Saved data entries
====

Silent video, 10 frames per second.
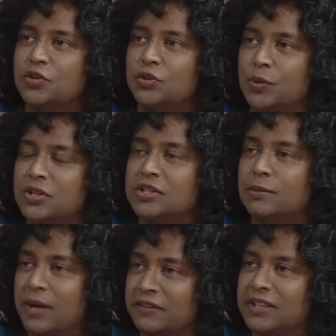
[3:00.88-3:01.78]
through which
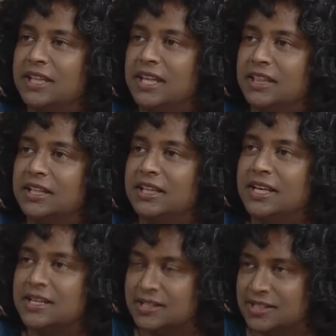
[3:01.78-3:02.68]
the Bhagavad Gita
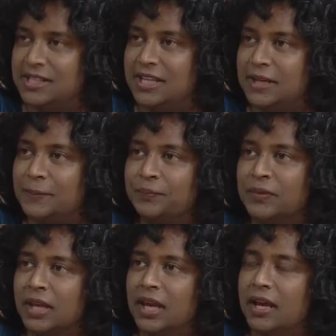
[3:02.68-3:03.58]
is seen.
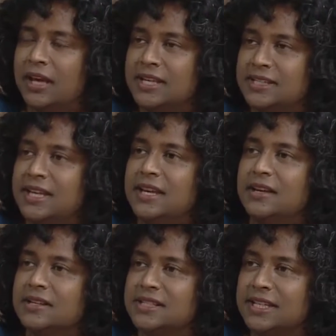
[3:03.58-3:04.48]
Is
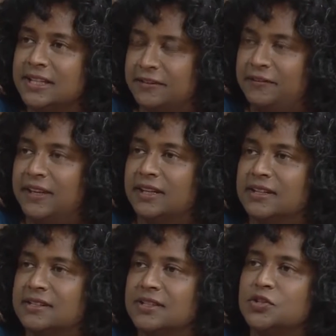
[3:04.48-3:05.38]
there
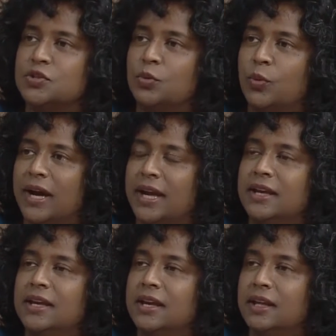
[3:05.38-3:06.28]
significance as to
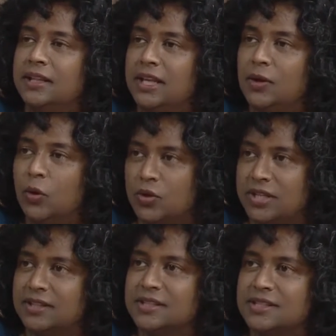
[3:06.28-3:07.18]
why the
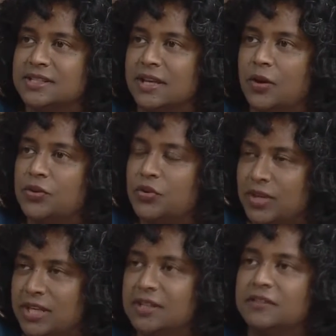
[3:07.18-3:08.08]
audience or the
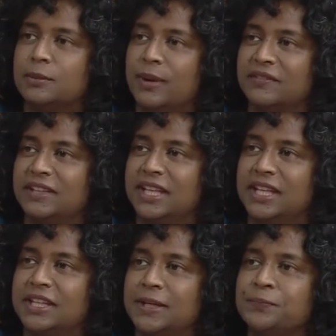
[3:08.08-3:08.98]
reader of the Bhagavad
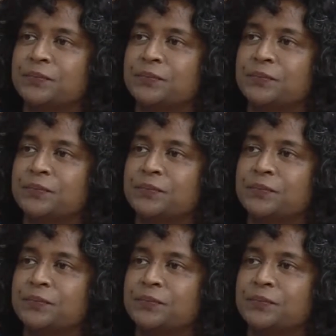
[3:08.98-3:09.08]
Gita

====

Find the line that contains "[3:02.68-3:03.58]" and repeat it, along with every line after it to the end of the data, exactly; drop the pictures.

[3:02.68-3:03.58]
is seen.
[3:03.58-3:04.48]
Is
[3:04.48-3:05.38]
there
[3:05.38-3:06.28]
significance as to
[3:06.28-3:07.18]
why the
[3:07.18-3:08.08]
audience or the
[3:08.08-3:08.98]
reader of the Bhagavad
[3:08.98-3:09.08]
Gita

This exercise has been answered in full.